After a while, I get the first acknowledgements: people indicate that they don’t have space or are not going my way. I feel better – at least some people understand what I’m trying to do. But no-one stops. Someone from opposite the road calls me and tries to say something, but we don’t understand each other. He comes from within a building that looks like it belongs to a university or some ministry.

I tell him where I’m going and give him a text in Thai about what I’m doing and what hitchhiking means. He reads it out loud, slowly. Then he smiles and motions me to go inside his car.

I’m not sure he understood, but I let chance decide – we’ll see where he brings me. Indeed, we drive all the way back to town and, out of all places, he stops right in front of my hostel. However, he doesn’t look at it, but crosses the street with me – to the police station opposite. I’m pretty sure hitchhiking is legal over here!?

Soon, I’m surrounded by a flock of more or less helpful police officers in snazzy uniforms, always happy to help what they perceive to be confused tourists. Out of awkwardness face to all this haphazard effort to help, I nod meekly as one of them asks “bus to Chiang Mai?”. And so, I am conducted to the bus station from where I head to my next destination.

Thailand! Family holiday (Familienurlaub)

I have never so much as looked at a guidebook about Thailand (okay, I leafed through one for about five minutes once). Now, I’m on an improvised road trip with my dad, my step mum, fifteen Thai people and two Malaysians, somewhere in North Eastern Thailand. As much as I’d like to find out more about my surroundings, I am tempted to stay in the dark for some more time and see how things unfold.

Things are good at that, unfolding. We follow, we savour, we see. Toyota vans, noodle soup and other things, temples – wooden and mosaic, colourful and sobre.

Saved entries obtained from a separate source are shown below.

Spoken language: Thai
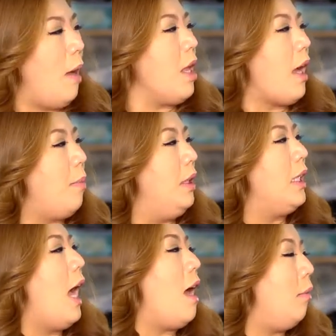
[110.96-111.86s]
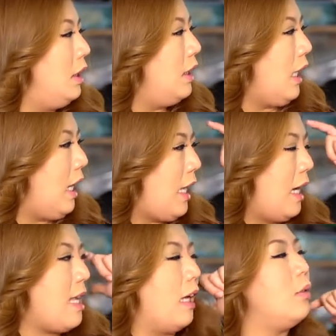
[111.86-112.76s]
ทำยังไงพื้นฐานมันคืออะไรทั
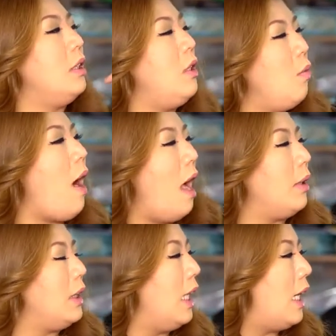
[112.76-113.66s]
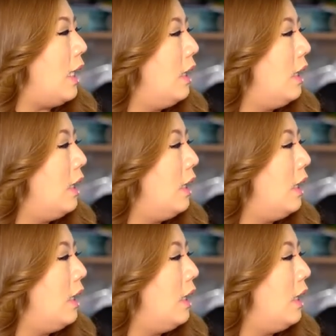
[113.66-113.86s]
กษะตรงนี้ที่ว่ามันคืออะไร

We travel in a cloud of animated chatter, a flock of a species that enjoys, most of all, taking pictures, especially of each other and oneself. And us, of course. We enjoy ourselves, start learning the art of posing, and the art of enjoying the silence when it’s there.

We leave the group when they travel East while we want to go North West, there are lots of hugs and good-bye photos, we make plans to have dinner together back in Germany (two of them live in our German hometown, which is how this all came about).

Our next stop is a spa resort; which lies in stark, but not unpleasant, contrast to my usual travel surroundings. This is a moment that falls into a very clearly labelled “holiday” category.

I spend my time lying around the pool and then, I experience my first Thai massage in such a relaxing environment that I can’t help but look for the loudspeakers producing the chirping, which, instead, originates from real birds.

Once the external pressure falls off, my mind suddenly gets laborious. And so, on my first morning in paradise, I complete a job application, and start reading books on topics I usually find challenging, like statistical modelling. The thinking: “These are things I am usually scared of, so better get them done in an environment in which it seems impossible to be unhappy”.

While that kind of makes sense, I notice that it gets me agitated nonetheless. And on the second day of paradise, after starting on more “serious” reading, I decide that this is also a great place to let go completely, and I fall back on a well-tested relaxation technique of mine – I start reading a Terry Pratchett novel.

Today, we are leaving paradise for a fallen city, that is, the ruins of what once was a capital of Thailand.

After that stop, our paths will also diverge and perhaps that will be the moment to give my journey a twist by embarking on an adventure. (Question: can you plan adventures, or do they have to come as a surprise? Or both?)